• What is required: Please make an exact copy of the lines from the one holding "[0:02.25-0:02.62]" through the end of the data, both ends included, with no pictures.

# # #

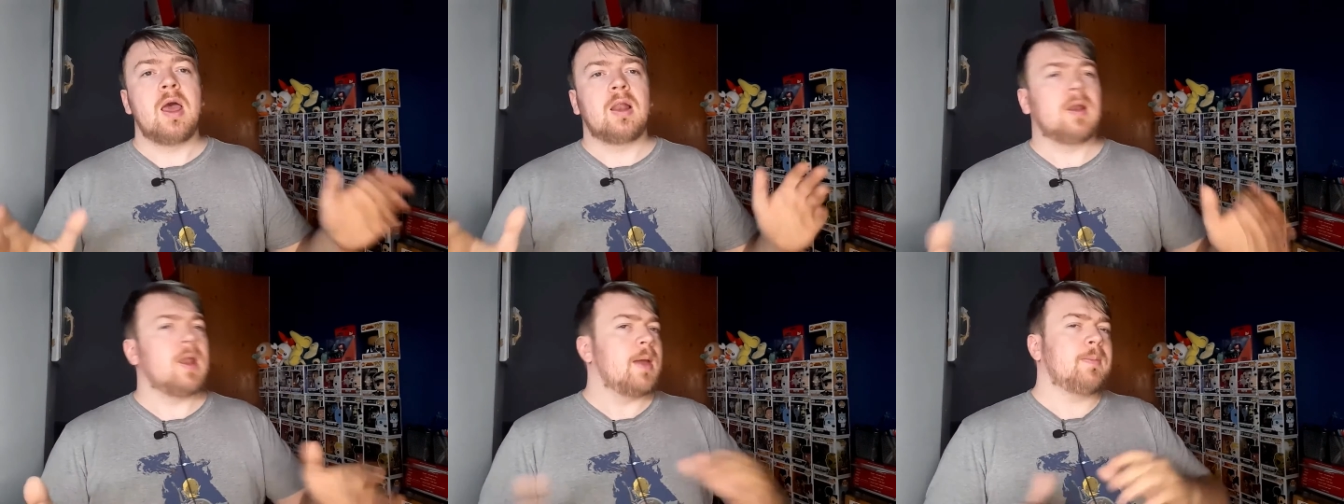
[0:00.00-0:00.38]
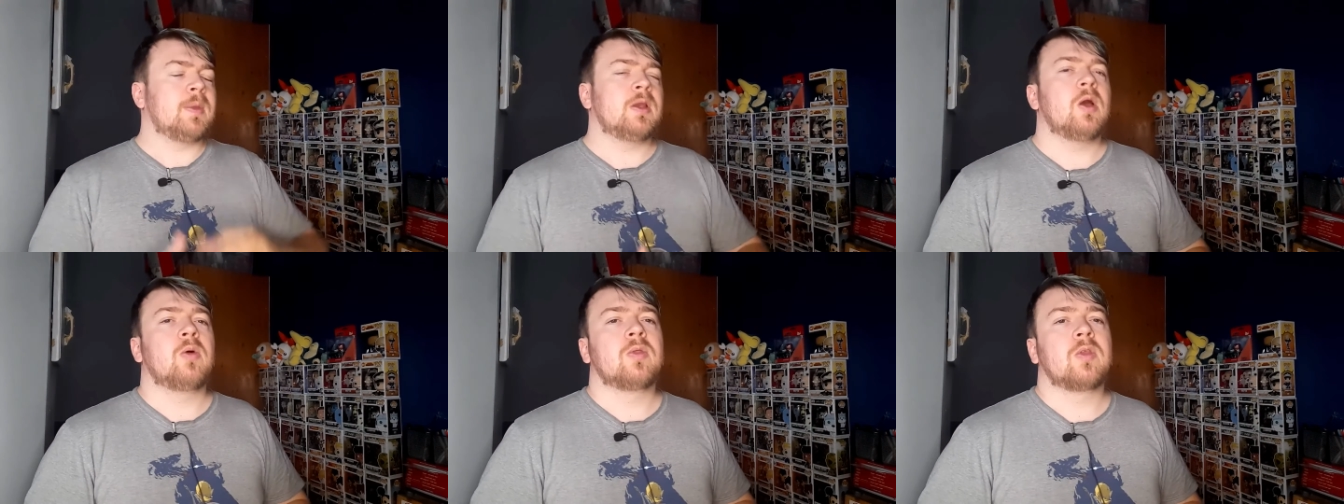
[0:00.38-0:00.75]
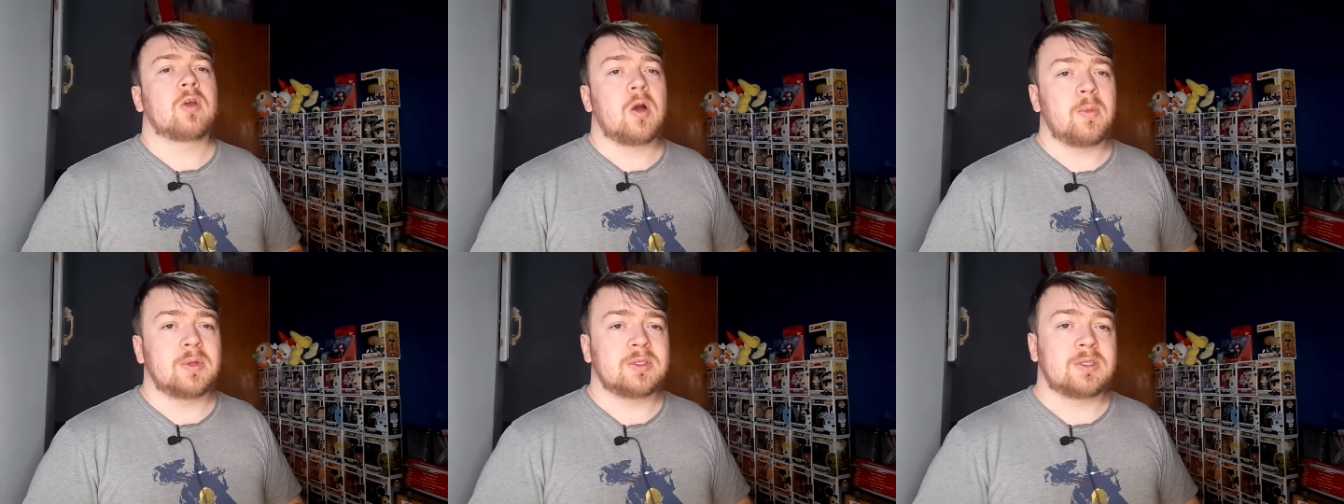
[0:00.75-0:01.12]
let me know in the
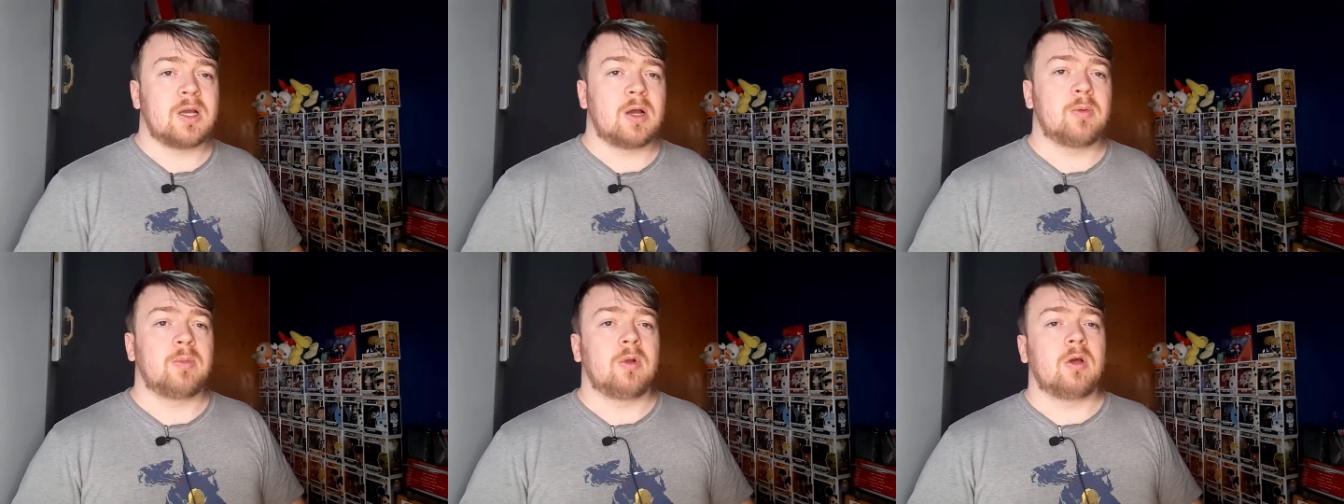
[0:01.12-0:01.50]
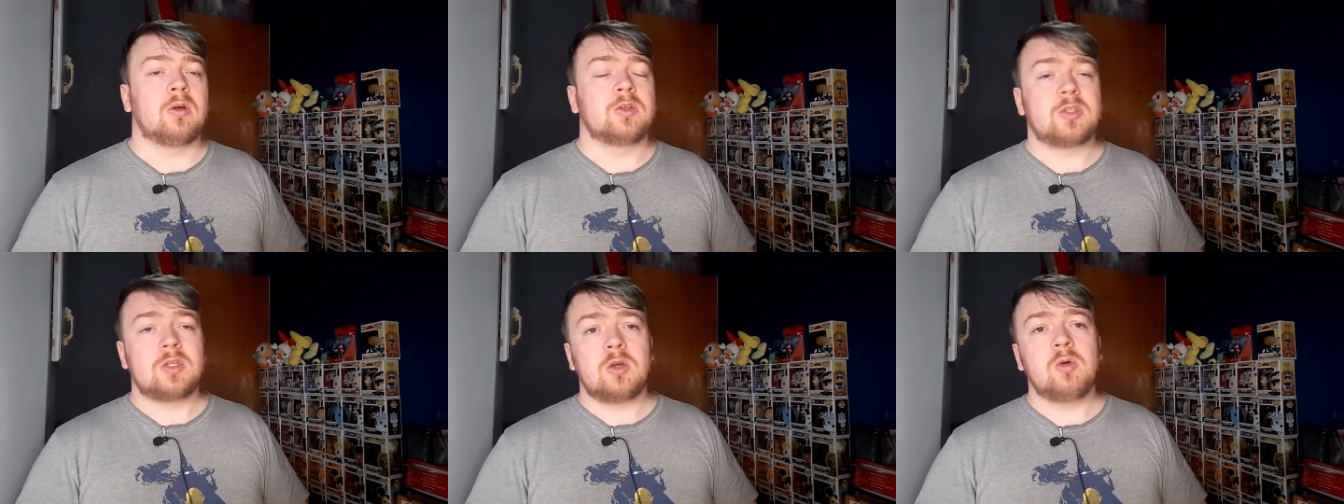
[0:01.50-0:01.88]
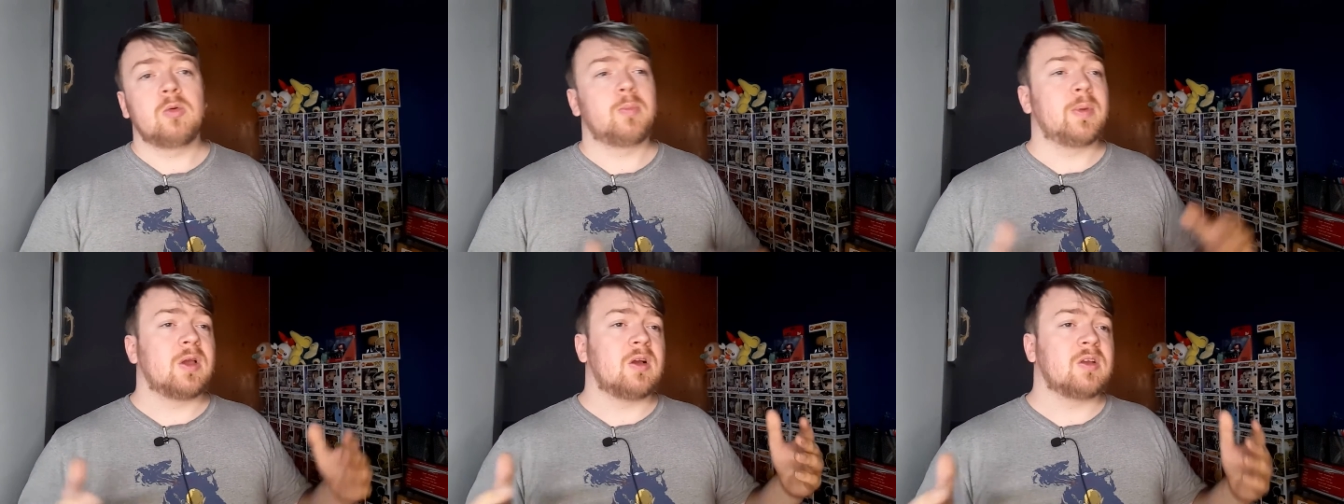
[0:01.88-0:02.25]
comments down below too,
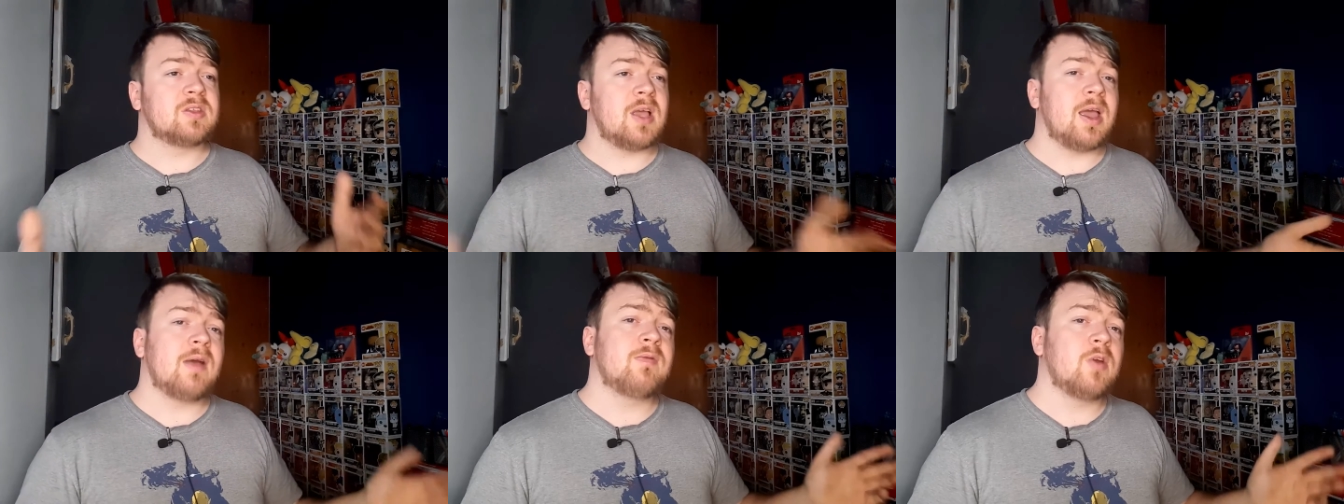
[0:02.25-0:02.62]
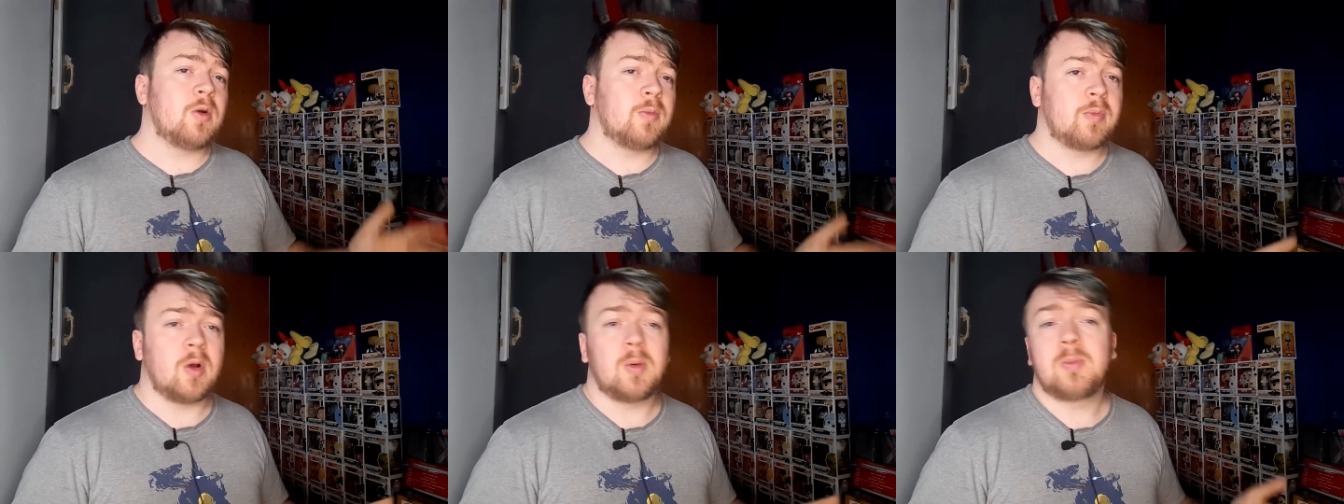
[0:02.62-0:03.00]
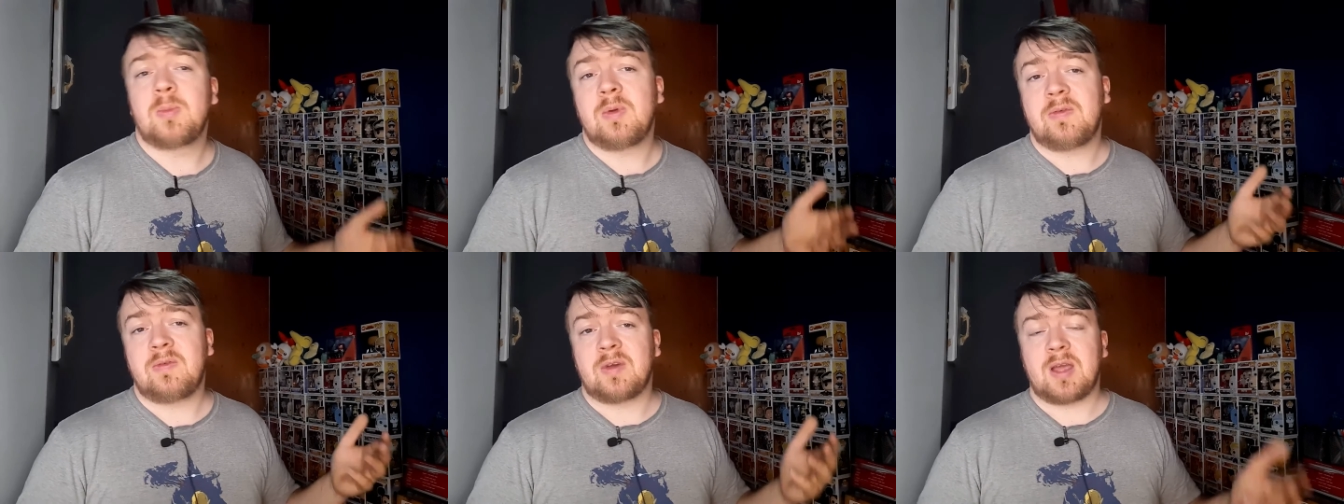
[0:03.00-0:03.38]
because I have no
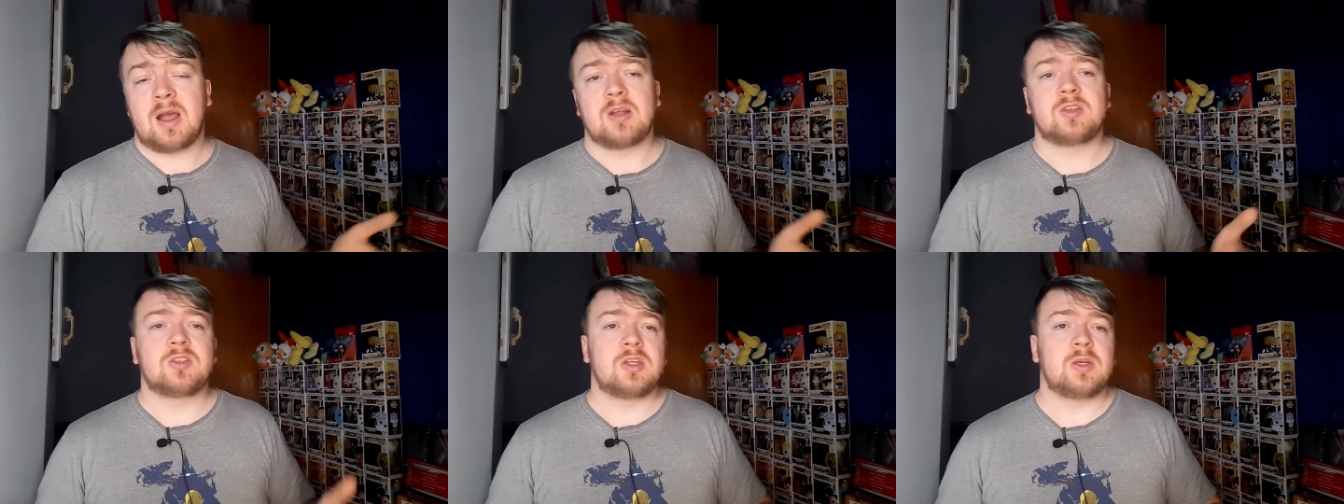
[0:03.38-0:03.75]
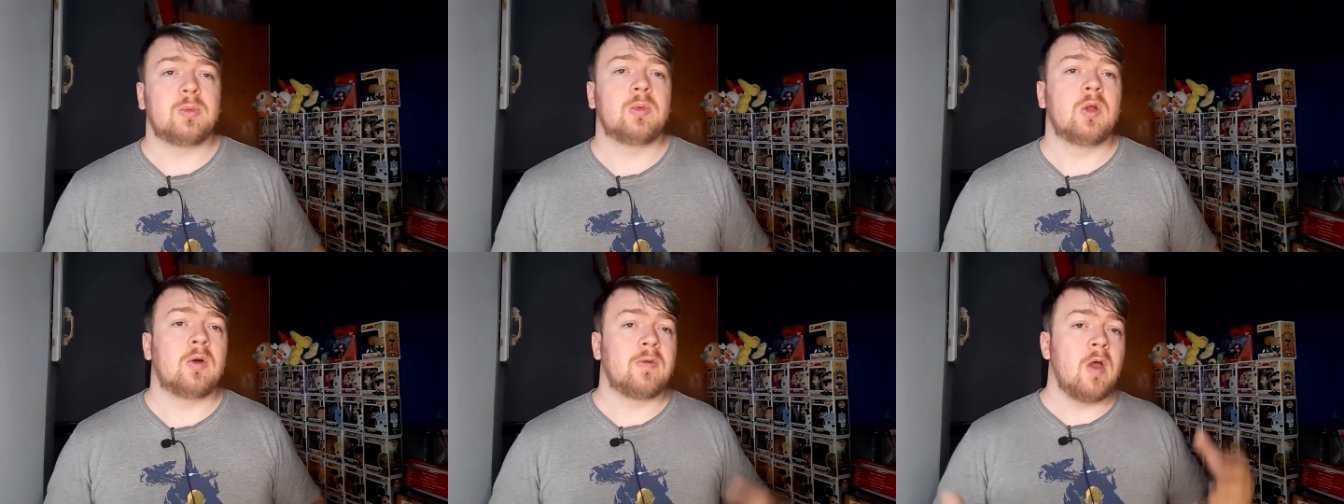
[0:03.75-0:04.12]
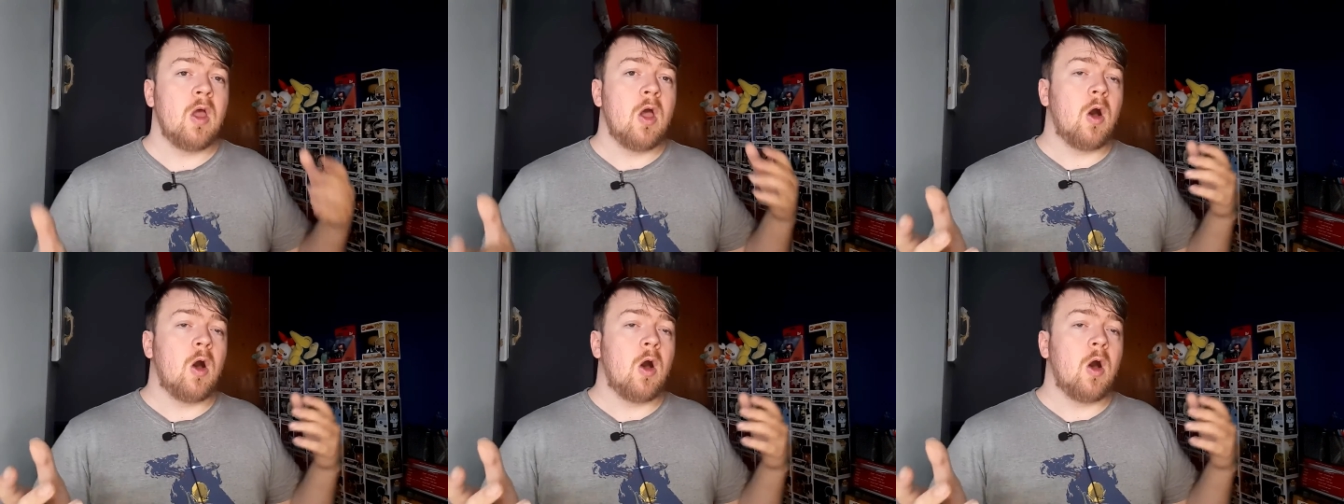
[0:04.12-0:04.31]
problem if a card's cheap enough,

# # #

• Exercise solution:
[0:02.25-0:02.62]
[0:02.62-0:03.00]
[0:03.00-0:03.38]
because I have no
[0:03.38-0:03.75]
[0:03.75-0:04.12]
[0:04.12-0:04.31]
problem if a card's cheap enough,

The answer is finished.